The Kinect V2 is adopted to collect image data and mileage data, and then data preprocessing and synchronization are carried out. And then, carrying out feature detection and matching through image data collected by Kinect V2, and estimating the pose of the camera to realize a front-end visual odometer. The loop detection is mainly used for judging the relation between the current position and the previous position of the camera, so that the accuracy of the modeling environment is optimized. And the back-end optimization is combined with the front-end visual odometer and the loop detection data, and the environmental modeling of the three-dimensional point cloud is realized in a graph optimization mode.

Meanwhile, in order to present the acquired three-dimensional point cloud in the virtual environment, the point cloud environment in the three-dimensional environment is realized through a data communication mode between the ROS and the virtual environment engine Unity.

The three-dimensional point cloud environment real-time reconstruction algorithm mainly realizes the presentation of the three-dimensional point cloud environment in the virtual environment through related processes of SLAM. The algorithm mainly comprises the following steps: firstly, extracting and detecting the characteristics of the collected RGB-D image data, secondly, estimating the pose of the camera to obtain a key frame of the camera, thirdly, establishing a visual dictionary tree through the detected data and carrying out closed-loop judgment, and fourthly, optimizing the rear end to reduce the generated three-dimensional point cloud environment error. After modeling of the point cloud environment is completed in the ROS environment, a data transmission channel from the ROS to the virtual engine Unity is also needed to be established, so that the construction of the three-dimensional point cloud in the virtual environment is realized.

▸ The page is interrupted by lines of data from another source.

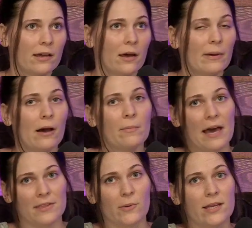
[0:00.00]
about
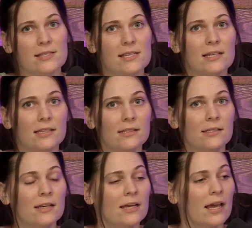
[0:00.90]
Matthew 18
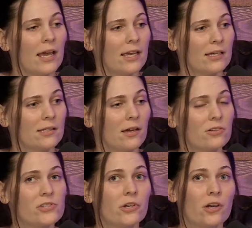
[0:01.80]
and
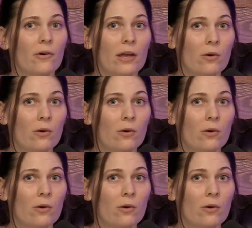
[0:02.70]
also going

(1) Feature extraction and matching

The features are a digital representation of the image information, and the image features should have good and significant stability, be easy to detect and extract in image processing, and be stable and invariant to illumination, object material, etc. The corners, edges, blocks and the like in the image can be used as characteristic points in the image, and the obvious image characteristics can also be used as road signs in the three-dimensional environment reconstruction.

The feature points are composed of Key points (Key-points) and descriptors (descriptors), the Key points represent position coordinate information of the feature points in the image, and the descriptors describe pixel information around the Key points and are generally in a vector form. The method is based on FAST (features from obtained segment test) key point detection and BRIEF (binary robust independent feature descriptors) feature descriptor calculation, and is used for detecting and extracting feature points of image data and performing feature matching by adopting an NNDR (nearest neighbor distance ratio) method.

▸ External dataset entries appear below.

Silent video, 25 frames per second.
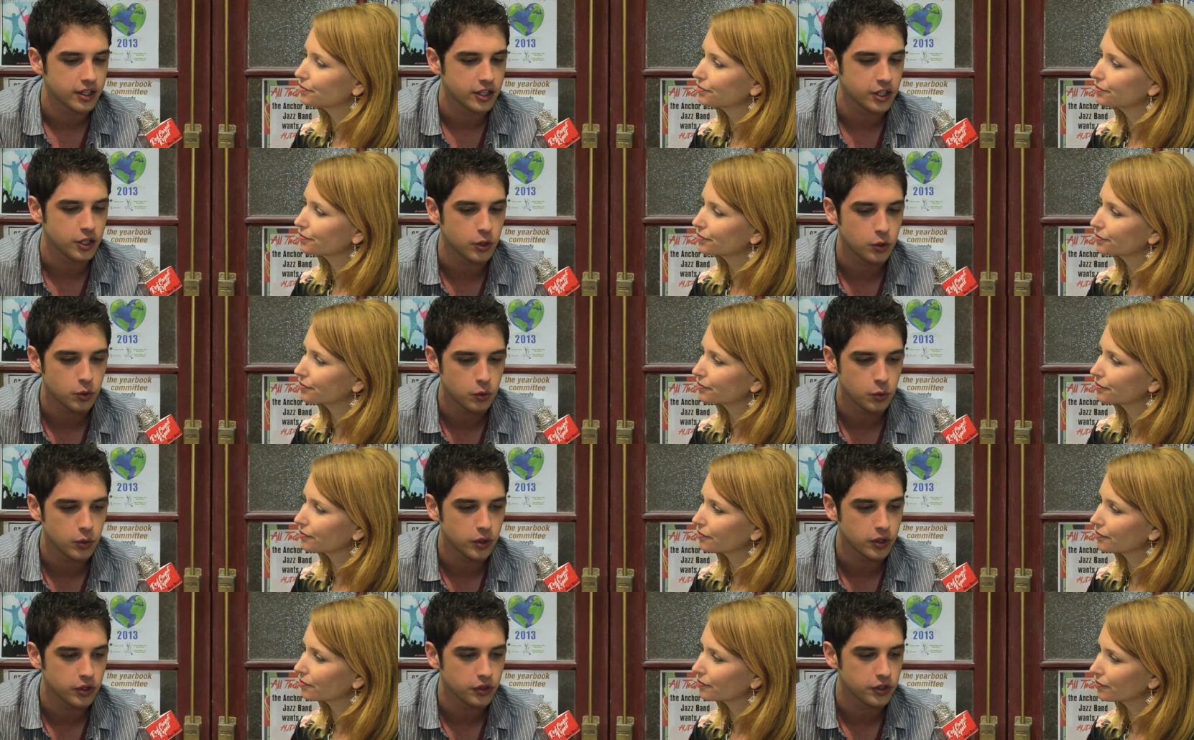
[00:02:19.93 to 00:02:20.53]

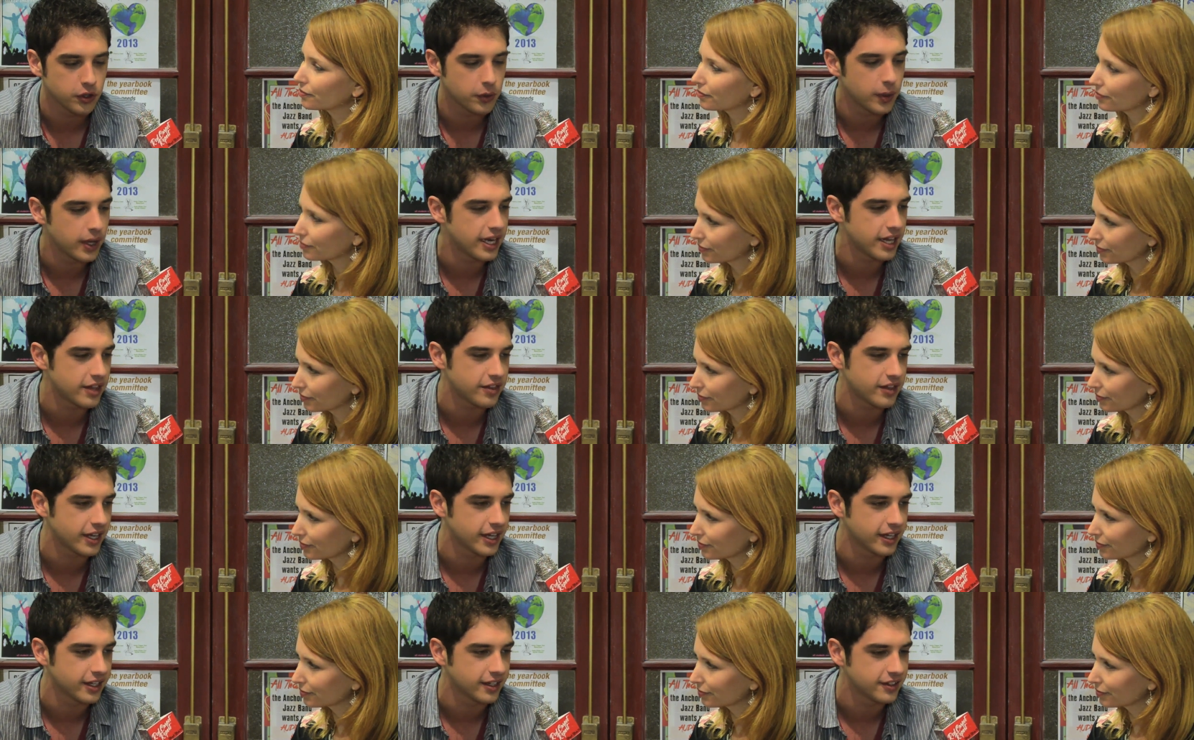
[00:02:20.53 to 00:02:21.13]
Speaker 1: you will do
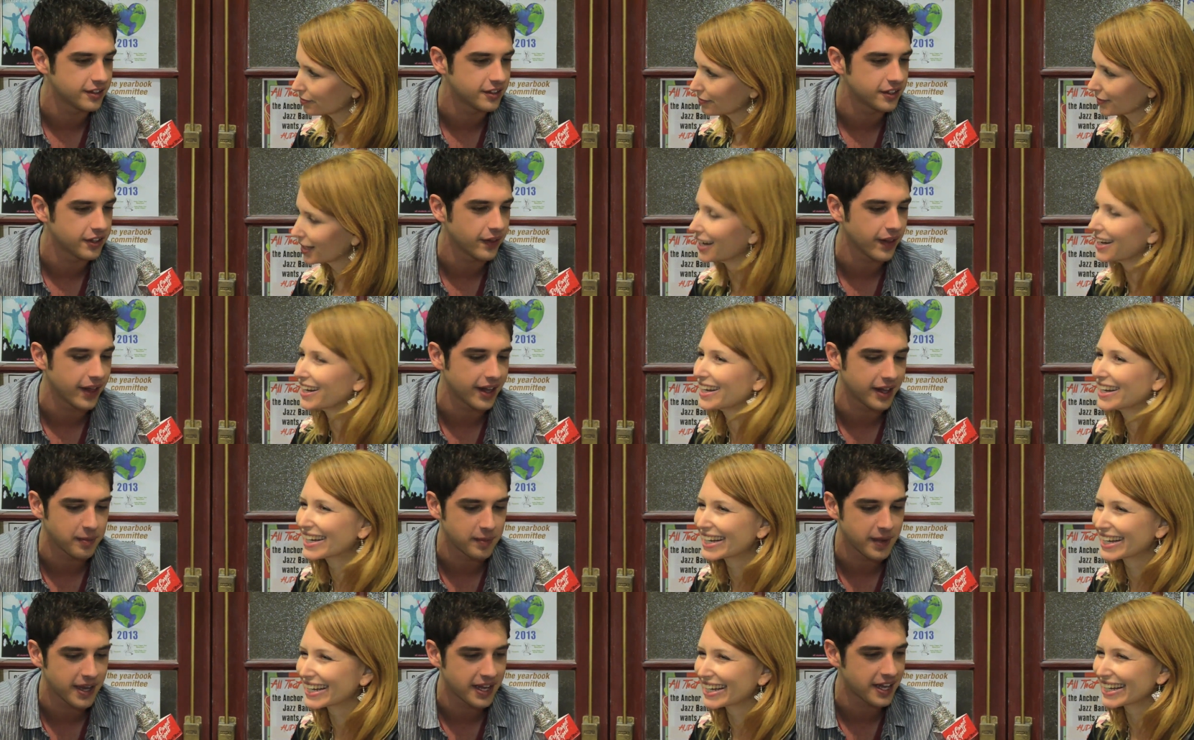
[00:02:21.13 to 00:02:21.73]
anything to
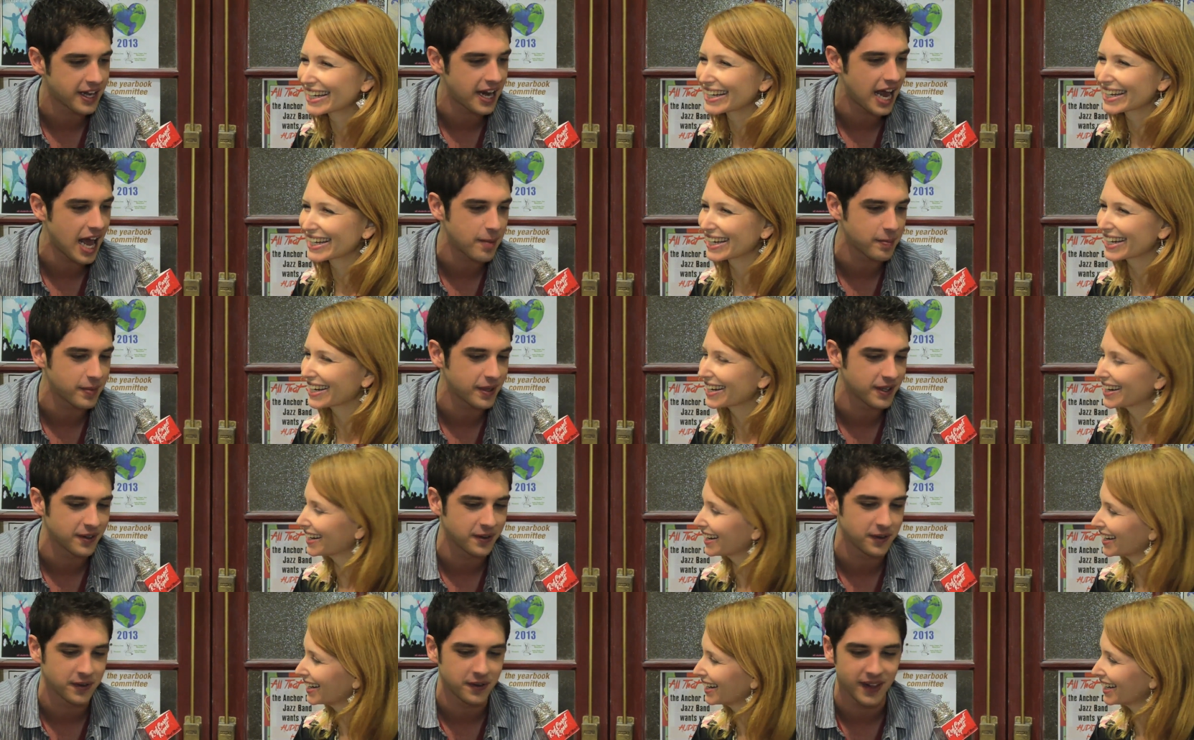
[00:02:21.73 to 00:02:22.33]
like make it
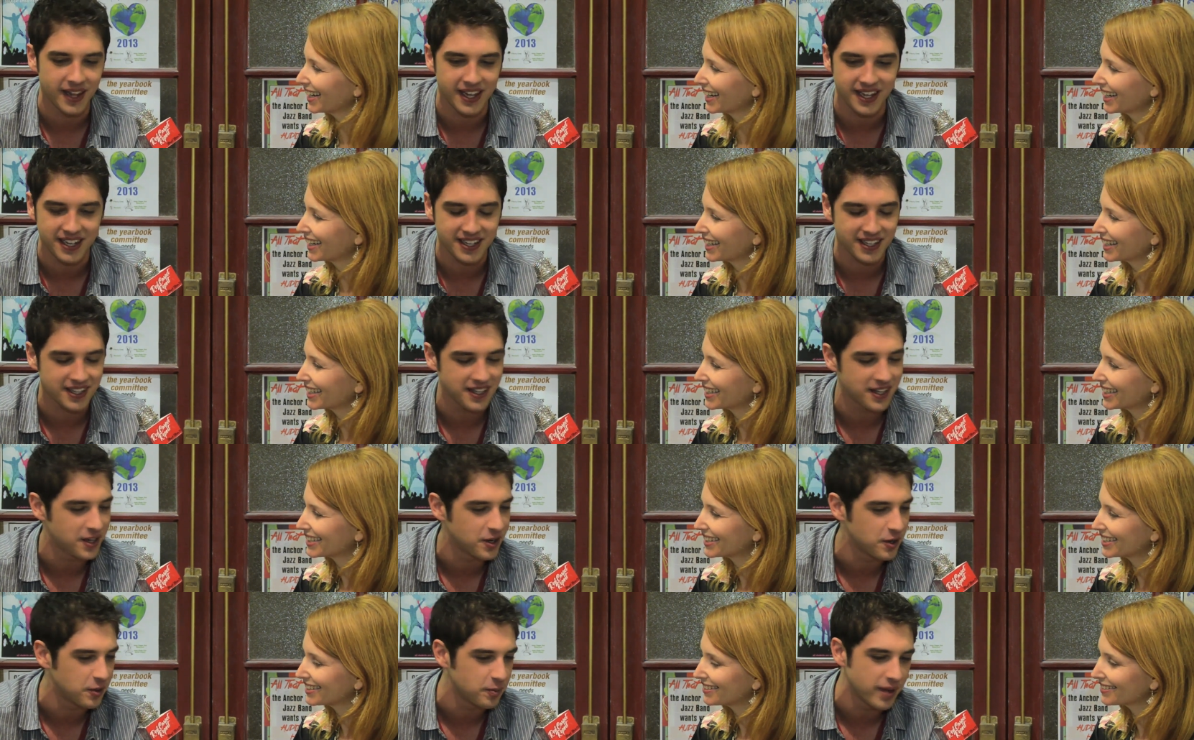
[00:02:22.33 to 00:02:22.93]
happen or like
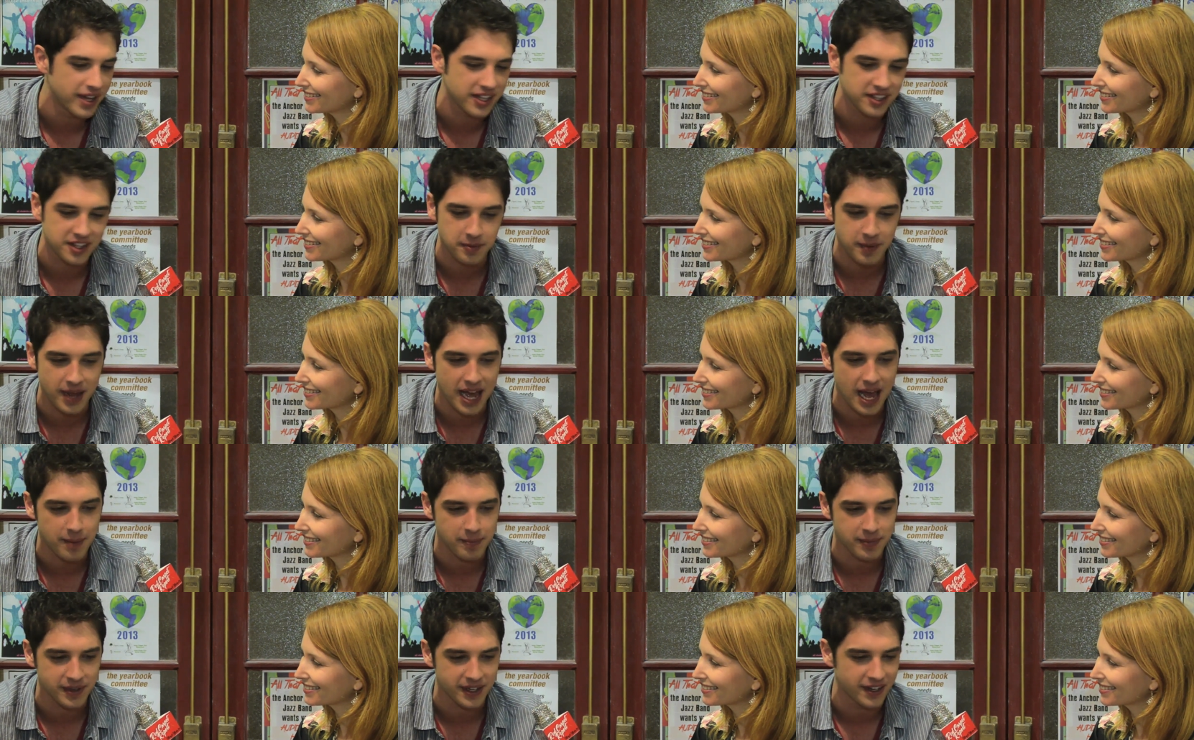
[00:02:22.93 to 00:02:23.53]
you know make them
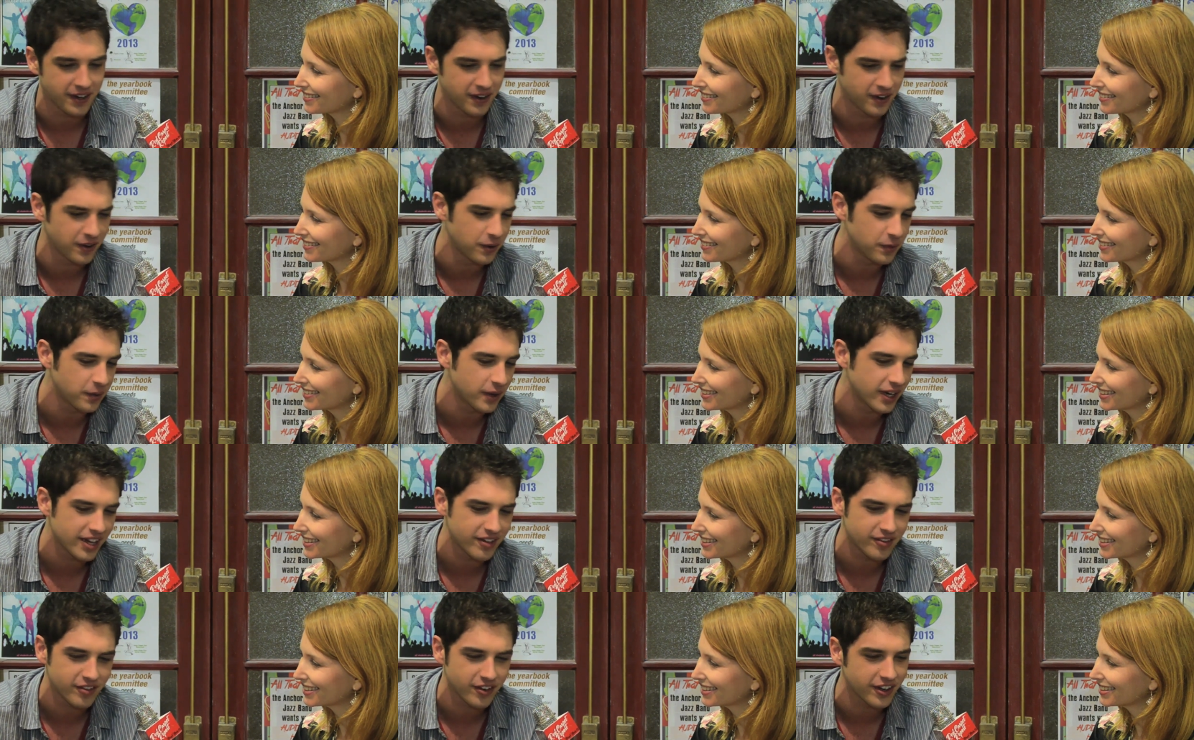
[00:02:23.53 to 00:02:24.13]
happy or
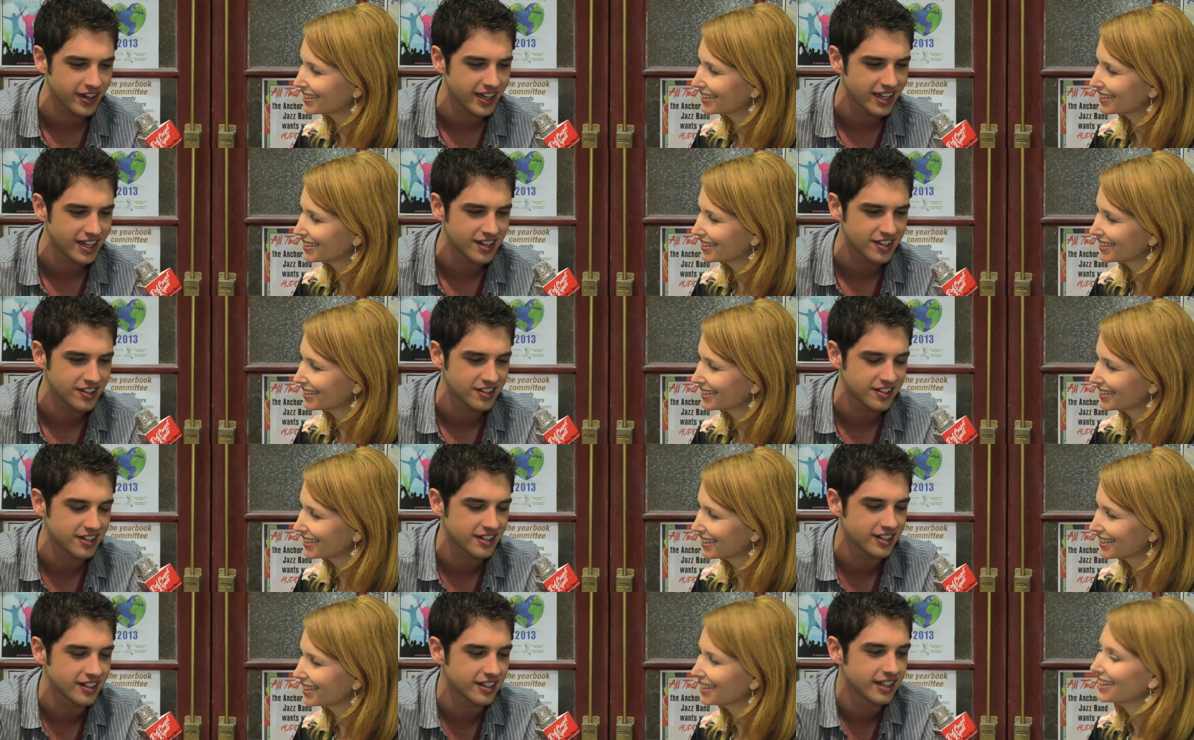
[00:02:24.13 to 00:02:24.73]
whatever it
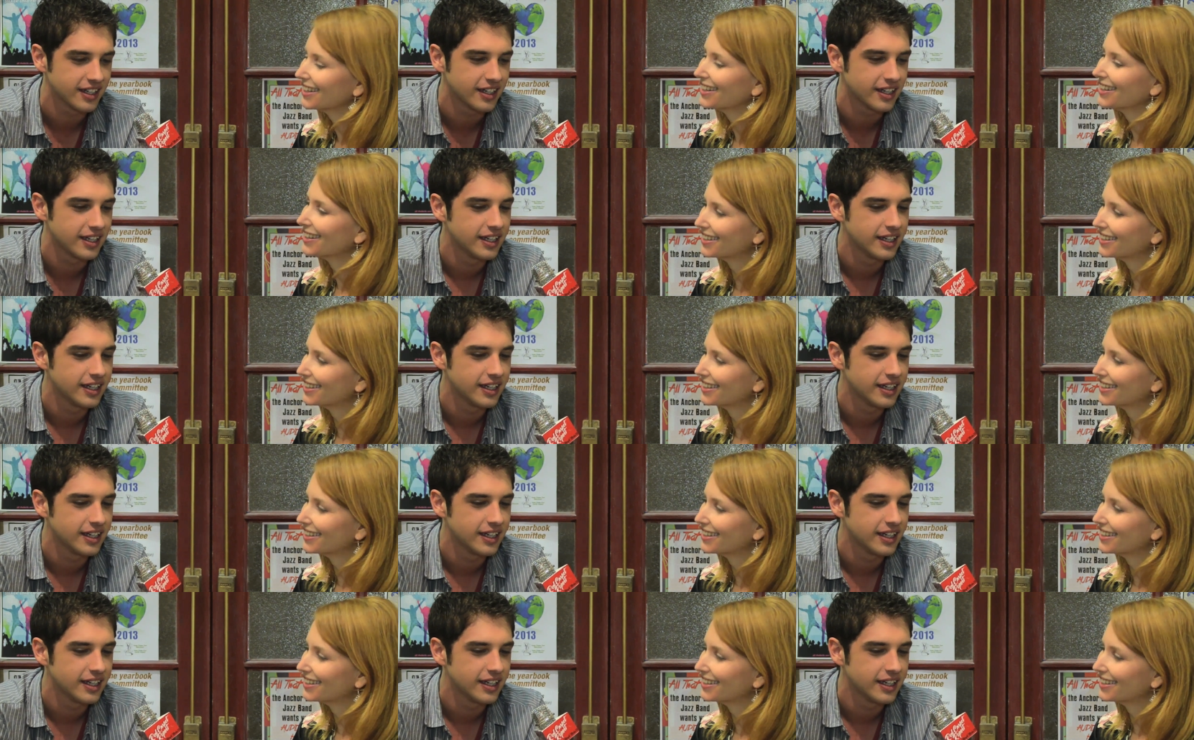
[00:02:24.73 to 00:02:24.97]
is and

(2) Camera pose estimation and keyframe computation

The pose estimation of the camera is mainly to match the continuous frames and perform the pose estimation of the camera. When estimating the camera pose, the main method is to estimate the pose of the camera through the coordinates of n three-dimensional space points and the corresponding projection positions. When comparing the current frame data captured by the Kinect V2 sensor with the previous frame data, extracting corresponding two-dimensional feature points from each frame data, converting the two-dimensional feature points into three-dimensional space points, and then obtaining the pose change data of the camera by a method of minimizing reprojection errors.

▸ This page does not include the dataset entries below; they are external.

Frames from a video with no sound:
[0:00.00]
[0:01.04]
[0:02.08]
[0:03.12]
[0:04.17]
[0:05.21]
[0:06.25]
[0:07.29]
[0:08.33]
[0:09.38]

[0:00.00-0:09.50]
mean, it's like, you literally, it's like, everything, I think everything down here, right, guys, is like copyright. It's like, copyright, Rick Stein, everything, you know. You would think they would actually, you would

Suppose a point's spatial coordinate P_i＝[X_i，Y_i，Z_i]^TCorresponding to pixel coordinate m_i＝[u_i，v_i]^TThen the relationship between the pixel coordinates and the position coordinates of the space point is

In the formulaK is the internal parameter matrix of the camera, xi represents the lie algebraic form of the pose (R, T) matrix of the camera, s_iIs the distance of the pixel, ξ^∧Expressed in matrix form as

s_im_i＝Kexp(ξ^∧)P_i (3.3)

Because the pose data of the camera is unknown information and noise exists at an observation point due to the influences of equipment, environment and the like, an error exists in the formula (3.3). In order to minimize the error, the reprojection error sum is calculated by equation (3.4), and the best camera pose data is found by building a least squares problem.

The reprojection error is a comparison of the pixel coordinate values obtained by the observed projection position with the coordinate values obtained by the projection of the spatial position estimated by the current pose, as shown in FIG. 3, p₁，p₂Is a feature matching point, is the projection of the same space point P,

is by p₁，p₂And (4) coordinates obtained after the projection of the point estimated spatial position points. In the initial position, since the pose of the camera has not been calculated yet, the projected position of P

With the actual projection position p₂The distance between the cameras is l, and the distance is gradually reduced by continuously adjusting the pose of the cameras.

In order to minimize the equation (3.4), the derivative of the error term to the optimization variable is first defined, expressed in interpolated form,

e(x+Δx)≈e(x)+JΔx (3.5)

in the formula, e is an error value of a pixel coordinate point, x is a pose value of the camera, J is a matrix form, and Δ x is a pose value increment of the camera. The calculation process is as follows:

note that P' is the coordinate of P in the camera coordinate system, and P ═ is (exp (ξ)^∧)P)_1：3＝[X′，Y′，Z′]^TThen, the camera projection model has su-KP 'for P', i.e.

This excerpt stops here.